BEGIN Record extracts

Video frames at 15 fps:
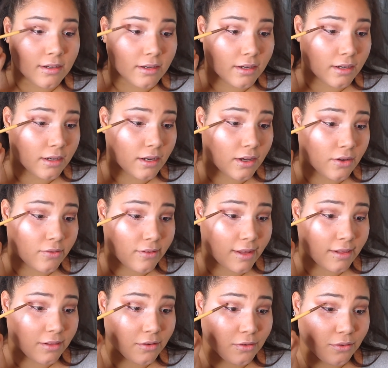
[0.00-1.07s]
you know,
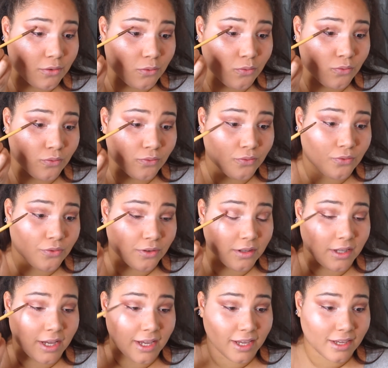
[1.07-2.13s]
that little oomph,
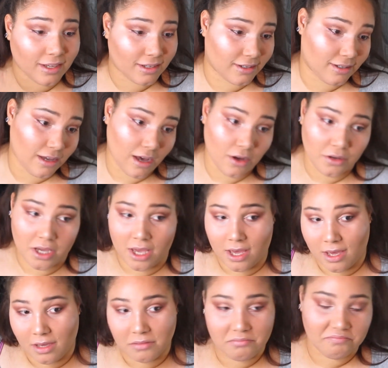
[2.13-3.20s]
like,
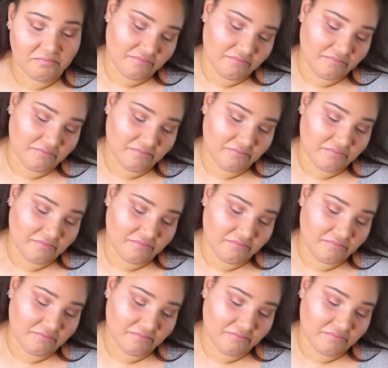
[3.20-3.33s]
okay,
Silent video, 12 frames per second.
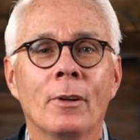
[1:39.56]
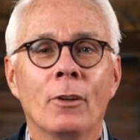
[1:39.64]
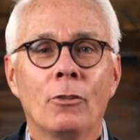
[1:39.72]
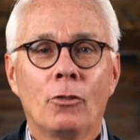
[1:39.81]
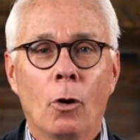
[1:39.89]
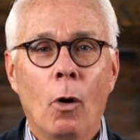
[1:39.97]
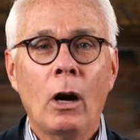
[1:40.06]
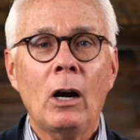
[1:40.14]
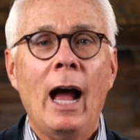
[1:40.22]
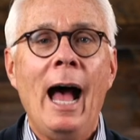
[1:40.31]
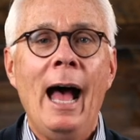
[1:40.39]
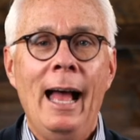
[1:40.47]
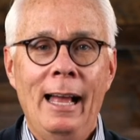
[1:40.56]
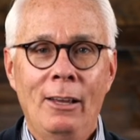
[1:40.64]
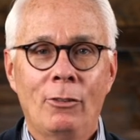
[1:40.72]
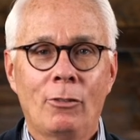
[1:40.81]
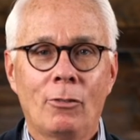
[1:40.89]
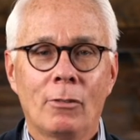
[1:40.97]
so our
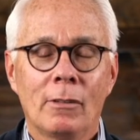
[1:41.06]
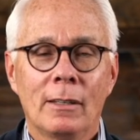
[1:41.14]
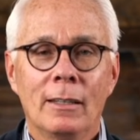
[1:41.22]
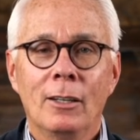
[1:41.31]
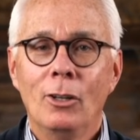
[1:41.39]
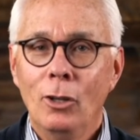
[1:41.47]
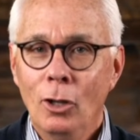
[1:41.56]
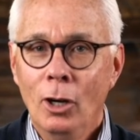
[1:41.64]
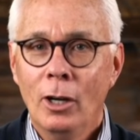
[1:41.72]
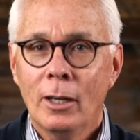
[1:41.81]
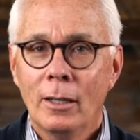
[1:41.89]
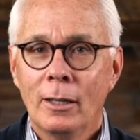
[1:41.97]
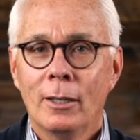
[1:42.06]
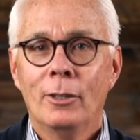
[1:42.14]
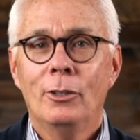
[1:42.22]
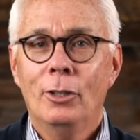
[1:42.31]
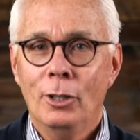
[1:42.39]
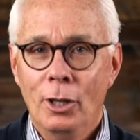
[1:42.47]
eyes look
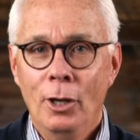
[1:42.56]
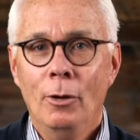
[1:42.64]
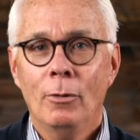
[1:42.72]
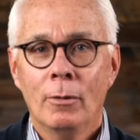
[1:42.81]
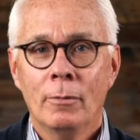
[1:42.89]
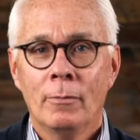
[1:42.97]
to you.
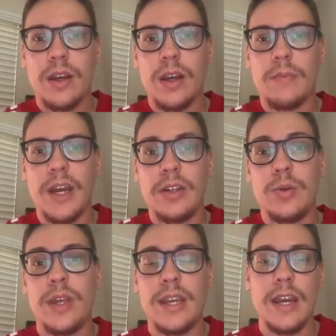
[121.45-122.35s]
I do
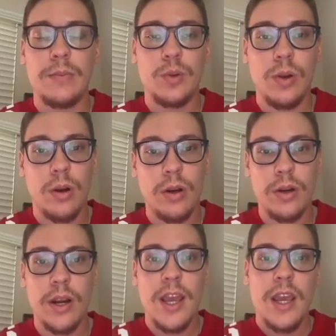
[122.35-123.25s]
think Abdul Carter
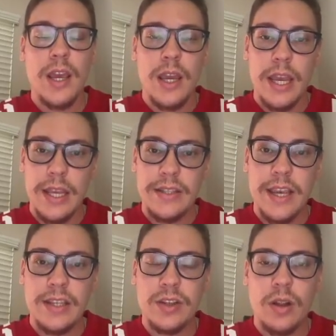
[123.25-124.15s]
is a
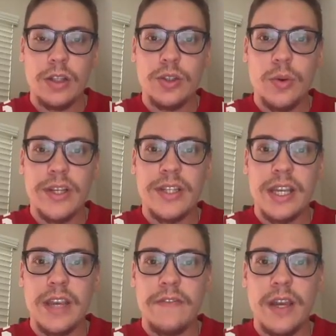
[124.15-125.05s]
solid choice to
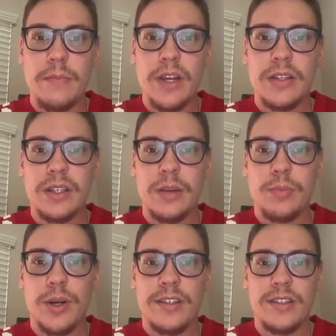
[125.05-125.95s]
give them some
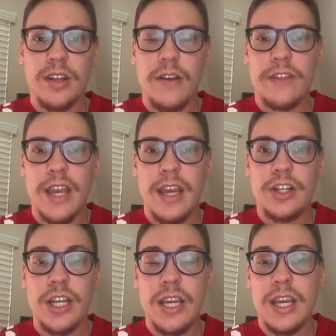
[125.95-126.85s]
presence off the edge.
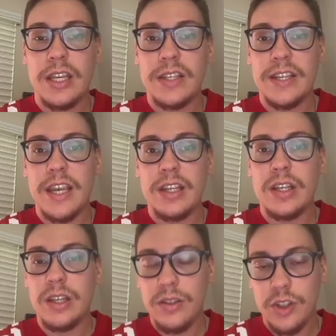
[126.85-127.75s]
He is a
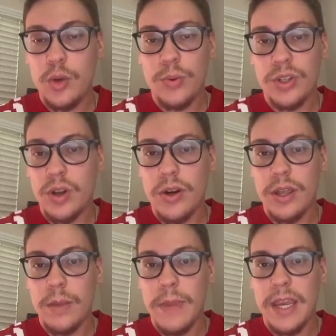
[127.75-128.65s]
superstar in the
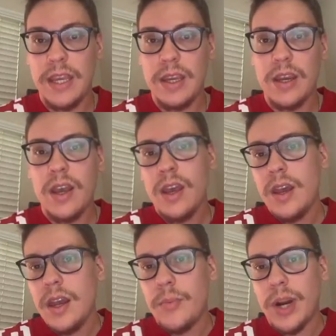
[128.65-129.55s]
making,
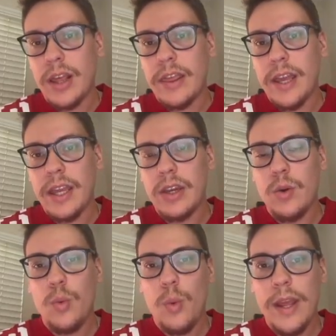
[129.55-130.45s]
but I think
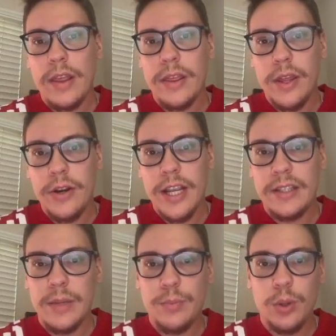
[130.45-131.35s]
with their needs
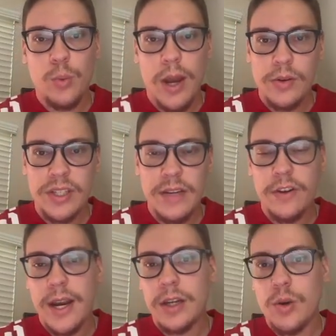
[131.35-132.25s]
at both wide receiver
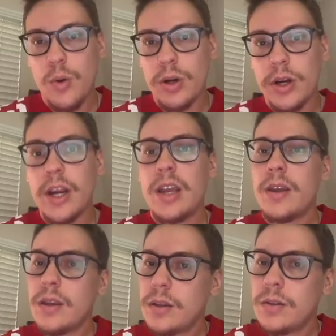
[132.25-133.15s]
and corner,
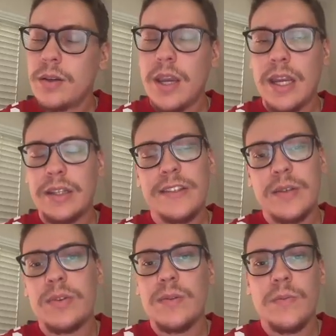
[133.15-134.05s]
it's
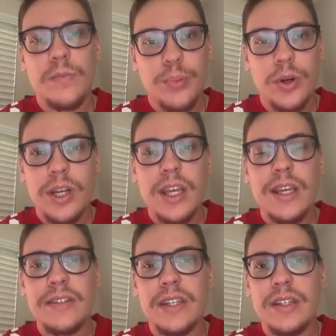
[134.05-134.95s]
pretty
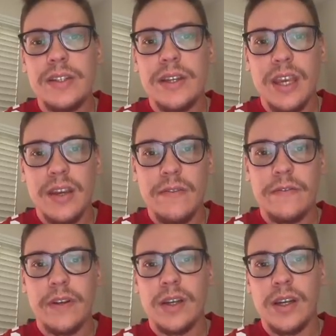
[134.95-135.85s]
easy to give
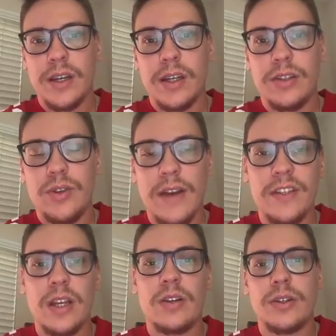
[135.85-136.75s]
Travis
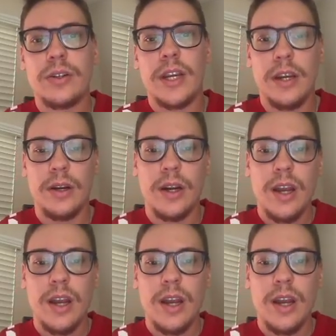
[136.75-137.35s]
Hunter here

END Record extracts

Task:
The lines from the one containing "[130.45-131.35s]" to the final line of the material, both ends included, should be retyped exactly and alone, with no pictures.

Answer for the task:
[130.45-131.35s]
with their needs
[131.35-132.25s]
at both wide receiver
[132.25-133.15s]
and corner,
[133.15-134.05s]
it's
[134.05-134.95s]
pretty
[134.95-135.85s]
easy to give
[135.85-136.75s]
Travis
[136.75-137.35s]
Hunter here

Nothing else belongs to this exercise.